When she fantasizes in “Smoking Jacket” about a lover who’s both bourgeois and uninhibitedly romantic, it’s tempting to take her words as straightforward autobiography, especially since she’s currently linked to the bohemian, blue-eyed soul singer Anderson East. But it’s wiser to recognize the slippage around the “I” in these songs, the elasticity of the narratives she’s playing out and what she chooses to reveal about herself. She sings from a variety of postures here — some introspective, others tentative, wistful, conversational, salty, or smart-assed. Some of her performances feel artfully veiled or emotionally distanced due to distortion and other vocal effects, which don’t tend to see a lot of use in mainstream country.
The album’s first half draws to a close with one of the more defenseless moments Lambert has ever put to tape. In “Use My Heart,” a gently galloping ballad laced with delicate ribbons of steel guitar, she agonizes over the enervated state that lost love has left her in — one in which she can’t bring herself to act on her emotions. “I don’t give two shits no more / Or so I say,” she sings, sounding deflated. “It wouldn’t make a difference to you anyway / The thought of loving you just makes me sick / I don’t have the nerve to use my heart.” Coming from one of the gutsiest country artists of any era, that quiet confession conjures an almost embarrassing intimacy.
Lambert lingers over the many stages of woundedness throughout “The Heart,” its slower, more melancholy passages affirming that the healing process is hard to trust and impossible to rush. As she sifts through a pile of profound insecurities and vacillating desires, her eye for earthy detail, sharper than ever, supplies fine grit. She pines for invulnerability in “Tin Man,” laments her rough handling of fragile bonds in “Things That Break,” and frets over her unreadiness for new love in “Well-Rested.”

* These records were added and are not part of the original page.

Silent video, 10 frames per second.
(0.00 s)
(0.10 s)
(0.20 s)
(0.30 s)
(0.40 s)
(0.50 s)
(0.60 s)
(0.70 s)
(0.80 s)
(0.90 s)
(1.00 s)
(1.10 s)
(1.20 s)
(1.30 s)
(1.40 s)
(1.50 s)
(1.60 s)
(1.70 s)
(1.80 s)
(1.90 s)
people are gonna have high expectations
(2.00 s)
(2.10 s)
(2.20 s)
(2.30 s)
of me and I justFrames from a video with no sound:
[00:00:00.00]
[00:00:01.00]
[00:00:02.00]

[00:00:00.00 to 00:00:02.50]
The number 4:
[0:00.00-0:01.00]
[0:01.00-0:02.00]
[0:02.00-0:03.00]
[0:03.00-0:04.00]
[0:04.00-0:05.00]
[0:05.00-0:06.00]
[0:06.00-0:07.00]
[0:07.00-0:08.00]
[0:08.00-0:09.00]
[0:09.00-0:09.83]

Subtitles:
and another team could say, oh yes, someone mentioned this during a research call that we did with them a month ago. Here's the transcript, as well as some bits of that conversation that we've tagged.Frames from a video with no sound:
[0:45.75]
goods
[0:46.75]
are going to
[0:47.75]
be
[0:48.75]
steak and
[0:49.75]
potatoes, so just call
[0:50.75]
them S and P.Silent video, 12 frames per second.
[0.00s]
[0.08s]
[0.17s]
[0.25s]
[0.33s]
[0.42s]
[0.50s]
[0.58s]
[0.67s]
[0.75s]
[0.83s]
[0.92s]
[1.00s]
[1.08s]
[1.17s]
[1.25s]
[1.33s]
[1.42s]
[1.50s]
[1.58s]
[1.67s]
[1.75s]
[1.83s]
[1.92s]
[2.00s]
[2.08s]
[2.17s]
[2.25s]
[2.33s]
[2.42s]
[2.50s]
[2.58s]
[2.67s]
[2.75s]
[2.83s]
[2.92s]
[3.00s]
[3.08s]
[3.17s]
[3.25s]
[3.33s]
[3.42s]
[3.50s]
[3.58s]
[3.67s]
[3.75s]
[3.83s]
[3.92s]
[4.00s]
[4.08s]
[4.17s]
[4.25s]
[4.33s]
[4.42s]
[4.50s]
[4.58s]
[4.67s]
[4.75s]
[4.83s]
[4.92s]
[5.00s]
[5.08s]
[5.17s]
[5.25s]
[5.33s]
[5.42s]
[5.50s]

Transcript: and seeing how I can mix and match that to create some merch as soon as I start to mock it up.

That Lambert has been so deliberate about going this deep can’t help but make us hear her in a new way. It’s not that she’s mellowed out or backed down; it takes a fair amount of stubbornness for a country star at her level, someone for whom mainstream acceptance still matters, to double down on such mercurial musings. Really, The Weight of These Wings is just about the bravest thing she could’ve done.